Stop efforting, or stop farting?
Quick note-California schools are funded in a very complicated way. Property taxes are a small part but taxes don’t stay in neighborhoods, the CA Dept of Ed doles it out via districts, and a district can contain rich and poor neighborhoods. .Also, when a person buys a house, property taxes stay the same until sold, so neighborhoods full of people who bought houses 20 years ago are not paying more as time goes by. The majority of public school funding is from the federal government based on attendance. That’s why missing school is something they go after hard. Attendance goes straight to the Department of Ed and is audited yearly at each individual scool. They actually come look for doctors notes, etc. . Miss more than allowed and each kid costs the school over $90.00 a day. That can add up when a district has 50,000 kids.
There are other funding sources, the lottery brings in a very minor amount and there are other revenue streams. It’s very complicated.

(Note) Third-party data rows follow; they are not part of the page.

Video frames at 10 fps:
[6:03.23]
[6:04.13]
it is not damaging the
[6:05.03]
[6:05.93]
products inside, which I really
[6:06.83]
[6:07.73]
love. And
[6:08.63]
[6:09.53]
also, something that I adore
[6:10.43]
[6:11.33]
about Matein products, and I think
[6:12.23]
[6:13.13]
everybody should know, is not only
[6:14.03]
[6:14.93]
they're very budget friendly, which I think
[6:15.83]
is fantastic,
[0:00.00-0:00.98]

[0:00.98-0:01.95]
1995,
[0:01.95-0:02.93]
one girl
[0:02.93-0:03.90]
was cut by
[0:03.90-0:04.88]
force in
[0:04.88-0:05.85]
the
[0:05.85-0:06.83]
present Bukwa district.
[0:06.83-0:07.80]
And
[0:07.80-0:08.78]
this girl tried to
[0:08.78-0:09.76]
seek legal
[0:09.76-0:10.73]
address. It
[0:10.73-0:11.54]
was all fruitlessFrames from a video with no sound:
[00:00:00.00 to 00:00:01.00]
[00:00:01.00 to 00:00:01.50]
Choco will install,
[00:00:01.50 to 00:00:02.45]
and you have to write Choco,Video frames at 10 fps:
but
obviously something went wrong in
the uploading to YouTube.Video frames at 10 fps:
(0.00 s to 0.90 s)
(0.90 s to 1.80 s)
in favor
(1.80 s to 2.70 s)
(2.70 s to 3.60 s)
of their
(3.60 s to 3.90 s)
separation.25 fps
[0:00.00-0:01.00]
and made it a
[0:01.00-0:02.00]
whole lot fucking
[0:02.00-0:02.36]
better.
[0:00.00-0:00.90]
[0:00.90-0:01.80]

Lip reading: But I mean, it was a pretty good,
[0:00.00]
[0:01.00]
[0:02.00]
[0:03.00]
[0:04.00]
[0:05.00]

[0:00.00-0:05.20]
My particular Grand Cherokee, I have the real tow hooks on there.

Schools in wealthier neighborhoods definitely have more money-not because of property tax, but because of donations. Parents can throw parties, have silent auctions, ask for yearly donations and put names in newsletters to shame those that don’t pay, etc.
Low income neighborhoods have uncaring parents like Fat Amy Ramadan/non-English speakers who don’t understand/ parents who don’t have enough to donate, etc. Donations can pay for many things: part-time teachers, art supplies, musical instruments and of course, sports. No full time employees or construction but a whole lot of necessities is paid for by parents.
It’s not fair but it’s the way it is. Also, many teachers don’t like to be told what to teach and often ignore that PC stuff. Not all but many, especially in elementary school.
Every state in the US funds schools differently and I think in a lot of states property taxes can make a school. CA is different though.
Any CA parent needs to know about open enrollment and try to get their kid in a school with very active parents. Wherever your doctors kids go, that’s where you should go.

(if they aren’t choosing private schools, of course.)
I feel that Tess will be like Amy-dump her kid in the nearest school, and expect them to do everything for her child, without anything given back. I feel bad for the first kid who calls her fat because she’s probably going to make them have an assembly over it.